Johnston Stephen S, Fortin Stephen, Kalsekar Iftekhar, Reps Jenna, Coplan Paul
Epidemiology, Medical Devices, Johnson & Johnson, New Brunswick, New Jersey, USA.
Epidemiology; Janssen Research and Development, Titusville, New Jersey, USA.
JAMIA Open. 2021 Mar 12;4(1):ooab017. doi: 10.1093/jamiaopen/ooab017. eCollection 2021 Jan.
To propose a visual display-the probability threshold plot (PTP)-that transparently communicates a predictive models' measures of discriminative accuracy along the range of model-based predicted probabilities ().
We illustrate the PTP by replicating a previously-published and validated machine learning-based model to predict antihyperglycemic medication cessation within 1-2 years following metabolic surgery.
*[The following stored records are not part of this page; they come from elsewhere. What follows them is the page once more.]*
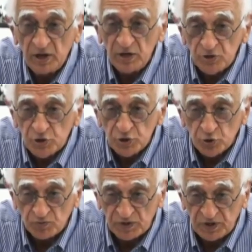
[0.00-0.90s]
worked
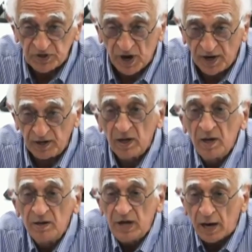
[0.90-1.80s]
in the institute we
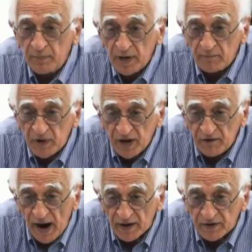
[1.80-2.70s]
designed the
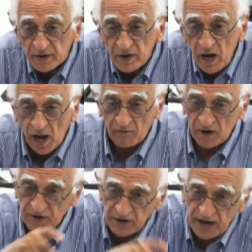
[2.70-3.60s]
RBMK reactor.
The visual characteristics of the PTPs for each model were compared to receiver operating characteristic (ROC) curves.
A total of 18 887 patients were included for analysis. Whereas during testing each predictive model had nearly identical ROC curves and corresponding area under the curve values (0.672 and 0.673), the visual characteristics of the PTPs revealed substantive between-model differences in sensitivity, specificity, PPV, and NPV across the range of .
The PTP provides improved visual display of a predictive model's discriminative accuracy, which can enhance the practical application of predictive models for medical decision making.
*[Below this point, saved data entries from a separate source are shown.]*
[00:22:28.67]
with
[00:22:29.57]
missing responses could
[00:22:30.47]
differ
提出一种可视化展示——概率阈值图(PTP),该图能直观地传达预测模型在基于模型预测概率范围内的判别准确性度量。
我们通过复制一个先前发表并经验证的基于机器学习的模型来说明PTP,该模型用于预测代谢手术后1 - 2年内抗高血糖药物停用情况。将每个模型的PTP的视觉特征与受试者工作特征(ROC)曲线进行比较。
共纳入18887例患者进行分析。虽然在测试期间每个预测模型具有几乎相同的ROC曲线和相应的曲线下面积值(0.672和0.673),但PTP的视觉特征显示在整个范围内模型间在敏感性、特异性、阳性预测值和阴性预测值方面存在实质性差异。
PTP能更好地直观展示预测模型的判别准确性,这可增强预测模型在医疗决策中的实际应用。